If an entry holds a picture, drop the picture but restate the entry word for word.

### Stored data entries
+++

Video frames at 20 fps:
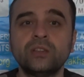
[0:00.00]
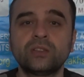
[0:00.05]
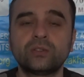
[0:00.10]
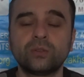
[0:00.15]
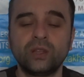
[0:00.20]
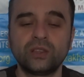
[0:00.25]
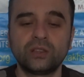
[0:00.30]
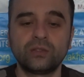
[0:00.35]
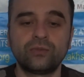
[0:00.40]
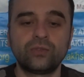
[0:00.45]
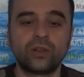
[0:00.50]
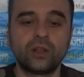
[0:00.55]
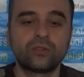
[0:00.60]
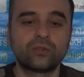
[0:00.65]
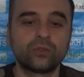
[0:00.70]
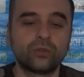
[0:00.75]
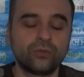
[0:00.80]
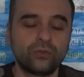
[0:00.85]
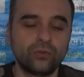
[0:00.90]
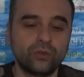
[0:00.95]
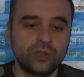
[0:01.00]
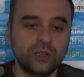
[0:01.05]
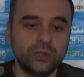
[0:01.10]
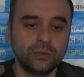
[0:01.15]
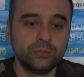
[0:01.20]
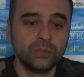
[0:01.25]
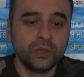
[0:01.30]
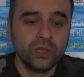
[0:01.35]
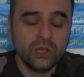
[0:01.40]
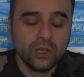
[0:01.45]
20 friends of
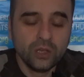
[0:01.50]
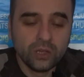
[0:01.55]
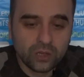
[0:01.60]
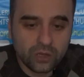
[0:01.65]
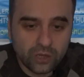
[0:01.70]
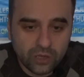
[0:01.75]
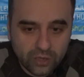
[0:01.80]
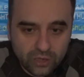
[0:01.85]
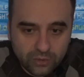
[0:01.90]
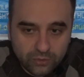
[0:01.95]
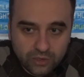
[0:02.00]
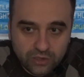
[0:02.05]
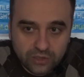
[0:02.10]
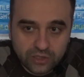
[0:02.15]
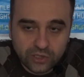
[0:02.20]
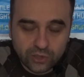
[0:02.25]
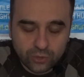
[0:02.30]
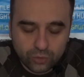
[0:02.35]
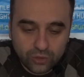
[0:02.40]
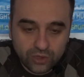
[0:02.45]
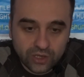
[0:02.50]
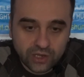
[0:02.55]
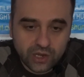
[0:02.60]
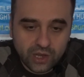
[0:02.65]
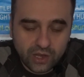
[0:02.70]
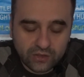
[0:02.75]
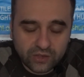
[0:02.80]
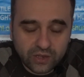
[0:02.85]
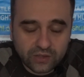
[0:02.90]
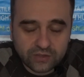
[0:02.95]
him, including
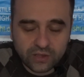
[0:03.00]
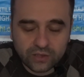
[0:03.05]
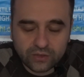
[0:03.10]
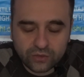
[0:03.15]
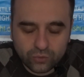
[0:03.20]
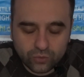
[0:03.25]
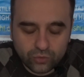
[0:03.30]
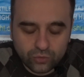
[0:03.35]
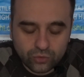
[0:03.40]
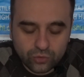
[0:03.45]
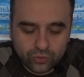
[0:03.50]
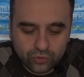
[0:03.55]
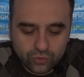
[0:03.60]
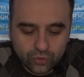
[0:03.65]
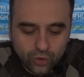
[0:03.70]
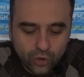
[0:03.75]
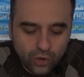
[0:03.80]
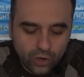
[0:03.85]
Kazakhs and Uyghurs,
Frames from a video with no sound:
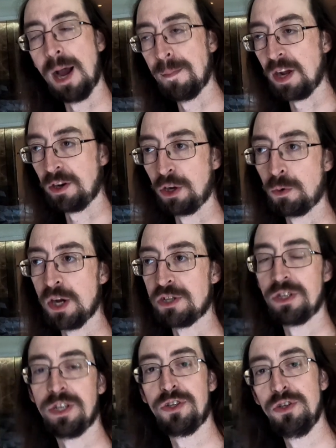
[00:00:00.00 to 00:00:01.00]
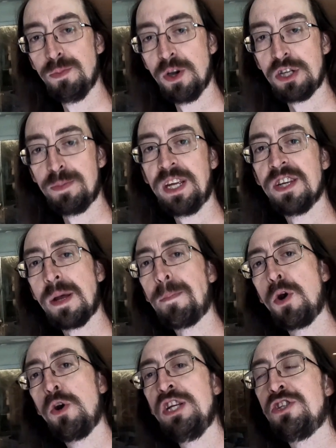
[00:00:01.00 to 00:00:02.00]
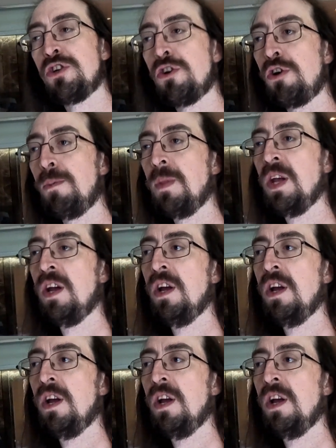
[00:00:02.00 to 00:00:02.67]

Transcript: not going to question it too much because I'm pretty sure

+++

### SOLUTION FOR THIS TASK
Video frames at 20 fps:
[0:00.00]
[0:00.05]
[0:00.10]
[0:00.15]
[0:00.20]
[0:00.25]
[0:00.30]
[0:00.35]
[0:00.40]
[0:00.45]
[0:00.50]
[0:00.55]
[0:00.60]
[0:00.65]
[0:00.70]
[0:00.75]
[0:00.80]
[0:00.85]
[0:00.90]
[0:00.95]
[0:01.00]
[0:01.05]
[0:01.10]
[0:01.15]
[0:01.20]
[0:01.25]
[0:01.30]
[0:01.35]
[0:01.40]
[0:01.45]
20 friends of
[0:01.50]
[0:01.55]
[0:01.60]
[0:01.65]
[0:01.70]
[0:01.75]
[0:01.80]
[0:01.85]
[0:01.90]
[0:01.95]
[0:02.00]
[0:02.05]
[0:02.10]
[0:02.15]
[0:02.20]
[0:02.25]
[0:02.30]
[0:02.35]
[0:02.40]
[0:02.45]
[0:02.50]
[0:02.55]
[0:02.60]
[0:02.65]
[0:02.70]
[0:02.75]
[0:02.80]
[0:02.85]
[0:02.90]
[0:02.95]
him, including
[0:03.00]
[0:03.05]
[0:03.10]
[0:03.15]
[0:03.20]
[0:03.25]
[0:03.30]
[0:03.35]
[0:03.40]
[0:03.45]
[0:03.50]
[0:03.55]
[0:03.60]
[0:03.65]
[0:03.70]
[0:03.75]
[0:03.80]
[0:03.85]
Kazakhs and Uyghurs,
Frames from a video with no sound:
[00:00:00.00 to 00:00:01.00]
[00:00:01.00 to 00:00:02.00]
[00:00:02.00 to 00:00:02.67]

Transcript: not going to question it too much because I'm pretty sure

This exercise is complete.